If you want to cite PostmanAssertify or any of the components of AGORA in your research, please use the BibTeX entry below.

@inproceedings{Alonso2023AGORA,
author = {Alonso, Juan C. and Segura, Sergio and Ruiz-Cort\'{e}s, Antonio},
title = {AGORA: Automated Generation of Test Oracles for REST APIs},
year = {2023},
isbn = {9798400702211},
publisher = {Association for Computing Machinery},
address = {New York, NY, USA},
url = {https://doi.org/10.1145/3597926.3598114},
doi = {10.1145/3597926.3598114},
abstract = {Test case generation tools for REST APIs have grown in number and complexity in recent years. However, their advanced capabilities for automated input generation contrast with the simplicity of their test oracles, which limit the types of failures they can detect to crashes, regressions, and violations of the API specification or design best practices. In this paper, we present AGORA, an approach for the automated generation of test oracles for REST APIs through the detection of invariants—properties of the output that should always hold. In practice, AGORA aims to learn the expected behavior of an API by analyzing previous API requests and their corresponding responses. For this, we extended the Daikon tool for dynamic detection of likely invariants, including the definition of new types of invariants and the implementation of an instrumenter called Beet. Beet converts any OpenAPI specification and a collection of API requests and responses to a format processable by Daikon. As a result, AGORA currently supports the detection of up to 105 different types of invariants in REST APIs. AGORA achieved a total precision of 81.2\% when tested on a dataset of 11 operations from 7 industrial APIs. More importantly, the test oracles generated by AGORA detected 6 out of every 10 errors systematically seeded in the outputs of the APIs under test.
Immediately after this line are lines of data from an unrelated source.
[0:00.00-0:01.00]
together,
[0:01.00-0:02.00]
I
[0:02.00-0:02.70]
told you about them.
Additionally, AGORA revealed 11 bugs in APIs with millions of users: Amadeus, GitHub, Marvel, OMDb and YouTube. Our reports have guided developers in improving their APIs, including bug fixes and documentation updates in GitHub. Since it operates in black-box mode, AGORA can be seamlessly integrated into existing API testing tools.},
booktitle = {Proceedings of the 32nd ACM SIGSOFT International Symposium on Software Testing and Analysis},
pages = {1018–1030},
numpages = {13},
keywords = {automated testing, invariant detection, REST APIs, test oracle},
location = {Seattle, WA, USA},
series = {ISSTA 2023}
}

Input CSV format

This section describes the columns that every row of the CSV file used as input for PostmanAssertify must contain. Please refer to the src/main/resources/example/invariants_example.csv file to see an example.

This CSV file is not expected to be generated manually; it should be generated by AGORA. Please, take into account that the postmanAssertion column is only implemented for the 105 Daikon invariants supported by AGORA.
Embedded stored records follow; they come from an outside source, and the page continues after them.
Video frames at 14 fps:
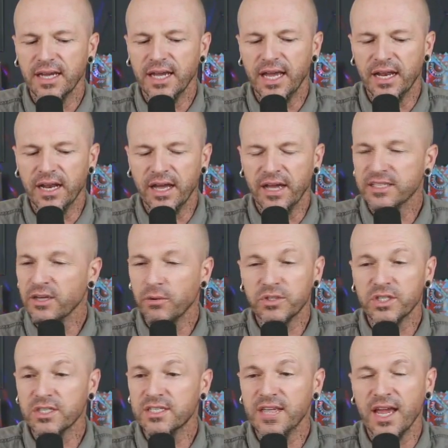And as I was
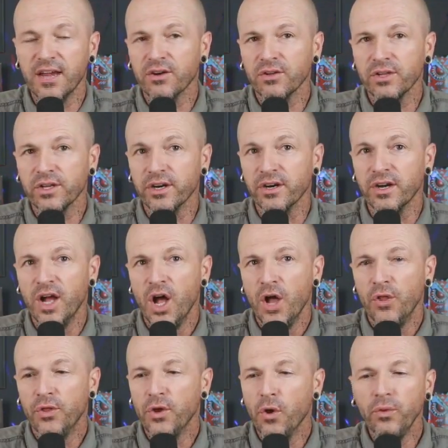just saying earlier,
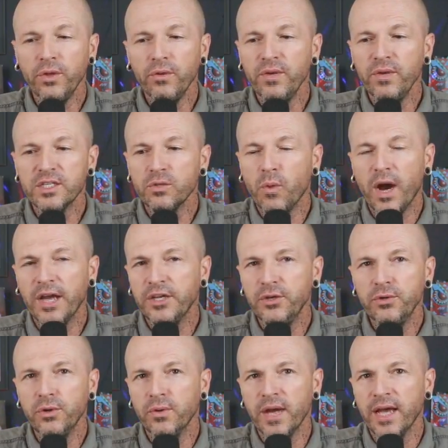the only reason why you
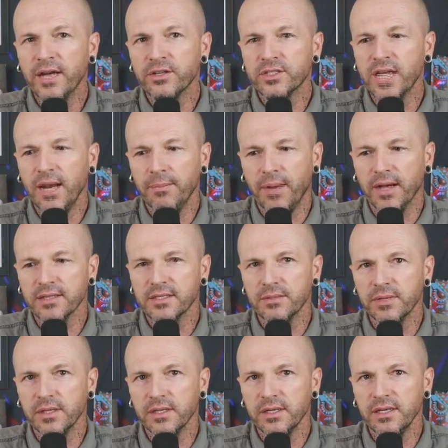don't entertain
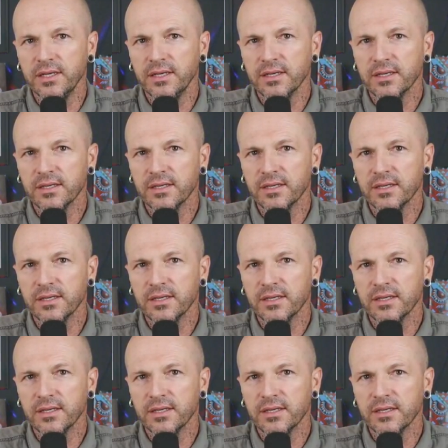possibility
The CSV file must have a header with the column names, use “;” as separator and have the same columns as the one returned by AGORA (plus the tp column). More specifically, it must contain the following columns in no specific order (additional columns will be ignored):

  • pptname: Name of the program point in which the invariant was detected.
  • invariant: Invariant in human-readable format.
  • invariantType: Class of the Daikon invariant.
  • variables: Variables involved in the invariant.
  • postmanAssertion: Assertion implemented in the format of the Chai library.
  • tp: Numerical flag (its value can be either “1” or “0”). The assertion will be implemented only if the value of this flag is “1” and ignored otherwise. This is the only new column with respect to the CSV returned by AGORA.